» **Goal of the exercise**
Return every entry below word for word and leave out any picture.

[Saved entries]
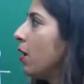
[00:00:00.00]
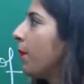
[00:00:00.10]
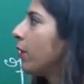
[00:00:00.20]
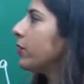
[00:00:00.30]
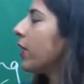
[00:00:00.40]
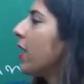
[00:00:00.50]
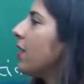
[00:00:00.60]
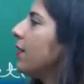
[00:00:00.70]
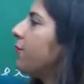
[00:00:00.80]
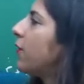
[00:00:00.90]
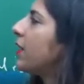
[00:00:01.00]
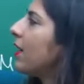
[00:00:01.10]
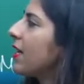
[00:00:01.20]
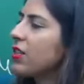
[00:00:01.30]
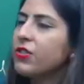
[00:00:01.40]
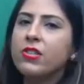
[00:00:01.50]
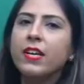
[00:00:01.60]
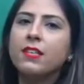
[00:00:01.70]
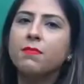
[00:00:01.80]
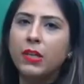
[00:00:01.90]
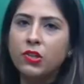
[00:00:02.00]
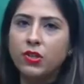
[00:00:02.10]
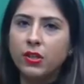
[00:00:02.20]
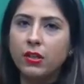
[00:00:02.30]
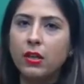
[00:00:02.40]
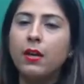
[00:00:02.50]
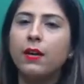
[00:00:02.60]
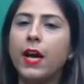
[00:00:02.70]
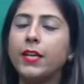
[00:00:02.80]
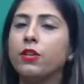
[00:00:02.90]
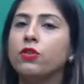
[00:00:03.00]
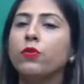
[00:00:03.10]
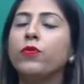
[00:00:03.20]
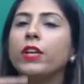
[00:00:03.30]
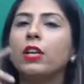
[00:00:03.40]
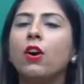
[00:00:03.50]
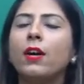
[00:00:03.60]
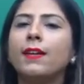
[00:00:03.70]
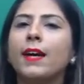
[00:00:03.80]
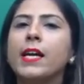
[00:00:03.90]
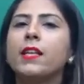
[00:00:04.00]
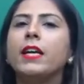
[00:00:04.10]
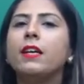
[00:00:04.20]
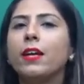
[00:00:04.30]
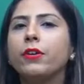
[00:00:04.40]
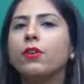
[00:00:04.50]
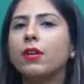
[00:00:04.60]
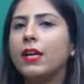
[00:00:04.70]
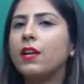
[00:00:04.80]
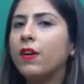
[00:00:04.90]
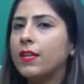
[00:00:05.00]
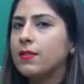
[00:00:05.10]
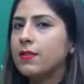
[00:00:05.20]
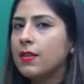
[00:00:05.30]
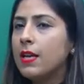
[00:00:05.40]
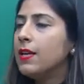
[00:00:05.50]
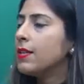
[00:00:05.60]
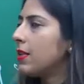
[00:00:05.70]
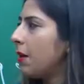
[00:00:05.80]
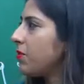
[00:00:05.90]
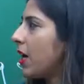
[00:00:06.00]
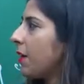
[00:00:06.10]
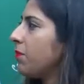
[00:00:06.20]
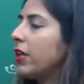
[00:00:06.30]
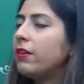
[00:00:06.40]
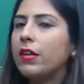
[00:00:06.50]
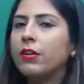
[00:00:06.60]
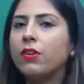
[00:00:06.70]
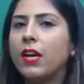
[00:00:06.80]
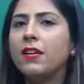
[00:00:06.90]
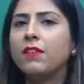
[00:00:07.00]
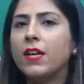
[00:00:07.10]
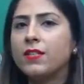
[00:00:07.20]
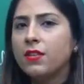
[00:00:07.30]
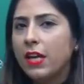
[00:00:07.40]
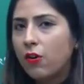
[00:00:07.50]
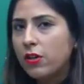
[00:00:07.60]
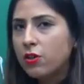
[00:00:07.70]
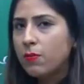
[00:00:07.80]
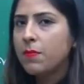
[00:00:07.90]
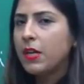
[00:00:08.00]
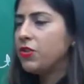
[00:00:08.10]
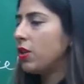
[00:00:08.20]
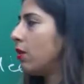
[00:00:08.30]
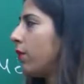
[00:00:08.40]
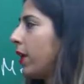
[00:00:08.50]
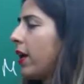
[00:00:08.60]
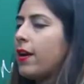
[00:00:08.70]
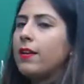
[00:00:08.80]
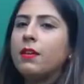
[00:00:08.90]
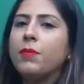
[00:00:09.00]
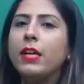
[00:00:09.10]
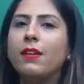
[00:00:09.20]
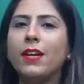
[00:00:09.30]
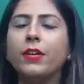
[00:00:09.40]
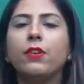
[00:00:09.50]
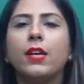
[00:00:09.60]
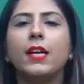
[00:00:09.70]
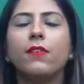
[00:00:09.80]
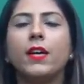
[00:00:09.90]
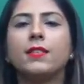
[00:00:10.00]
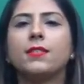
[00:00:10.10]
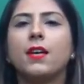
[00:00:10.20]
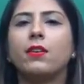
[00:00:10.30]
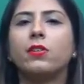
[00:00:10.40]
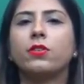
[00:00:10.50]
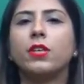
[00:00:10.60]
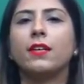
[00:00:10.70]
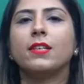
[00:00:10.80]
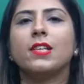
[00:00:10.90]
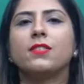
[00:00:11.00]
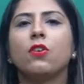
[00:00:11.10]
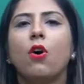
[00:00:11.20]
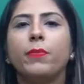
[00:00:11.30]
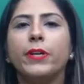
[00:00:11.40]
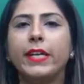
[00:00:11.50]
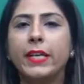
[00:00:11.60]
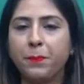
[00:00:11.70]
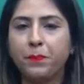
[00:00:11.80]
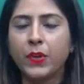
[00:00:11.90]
Because here the fertilization has mentioned, right? So we cannot write the intrauterine devices. Sometimes the intrauterine devices can also be mentioned over here. Some intrauterine devices are also there, such as a copper T,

» **Completed exercise**
[00:00:00.00]
[00:00:00.10]
[00:00:00.20]
[00:00:00.30]
[00:00:00.40]
[00:00:00.50]
[00:00:00.60]
[00:00:00.70]
[00:00:00.80]
[00:00:00.90]
[00:00:01.00]
[00:00:01.10]
[00:00:01.20]
[00:00:01.30]
[00:00:01.40]
[00:00:01.50]
[00:00:01.60]
[00:00:01.70]
[00:00:01.80]
[00:00:01.90]
[00:00:02.00]
[00:00:02.10]
[00:00:02.20]
[00:00:02.30]
[00:00:02.40]
[00:00:02.50]
[00:00:02.60]
[00:00:02.70]
[00:00:02.80]
[00:00:02.90]
[00:00:03.00]
[00:00:03.10]
[00:00:03.20]
[00:00:03.30]
[00:00:03.40]
[00:00:03.50]
[00:00:03.60]
[00:00:03.70]
[00:00:03.80]
[00:00:03.90]
[00:00:04.00]
[00:00:04.10]
[00:00:04.20]
[00:00:04.30]
[00:00:04.40]
[00:00:04.50]
[00:00:04.60]
[00:00:04.70]
[00:00:04.80]
[00:00:04.90]
[00:00:05.00]
[00:00:05.10]
[00:00:05.20]
[00:00:05.30]
[00:00:05.40]
[00:00:05.50]
[00:00:05.60]
[00:00:05.70]
[00:00:05.80]
[00:00:05.90]
[00:00:06.00]
[00:00:06.10]
[00:00:06.20]
[00:00:06.30]
[00:00:06.40]
[00:00:06.50]
[00:00:06.60]
[00:00:06.70]
[00:00:06.80]
[00:00:06.90]
[00:00:07.00]
[00:00:07.10]
[00:00:07.20]
[00:00:07.30]
[00:00:07.40]
[00:00:07.50]
[00:00:07.60]
[00:00:07.70]
[00:00:07.80]
[00:00:07.90]
[00:00:08.00]
[00:00:08.10]
[00:00:08.20]
[00:00:08.30]
[00:00:08.40]
[00:00:08.50]
[00:00:08.60]
[00:00:08.70]
[00:00:08.80]
[00:00:08.90]
[00:00:09.00]
[00:00:09.10]
[00:00:09.20]
[00:00:09.30]
[00:00:09.40]
[00:00:09.50]
[00:00:09.60]
[00:00:09.70]
[00:00:09.80]
[00:00:09.90]
[00:00:10.00]
[00:00:10.10]
[00:00:10.20]
[00:00:10.30]
[00:00:10.40]
[00:00:10.50]
[00:00:10.60]
[00:00:10.70]
[00:00:10.80]
[00:00:10.90]
[00:00:11.00]
[00:00:11.10]
[00:00:11.20]
[00:00:11.30]
[00:00:11.40]
[00:00:11.50]
[00:00:11.60]
[00:00:11.70]
[00:00:11.80]
[00:00:11.90]
Because here the fertilization has mentioned, right? So we cannot write the intrauterine devices. Sometimes the intrauterine devices can also be mentioned over here. Some intrauterine devices are also there, such as a copper T,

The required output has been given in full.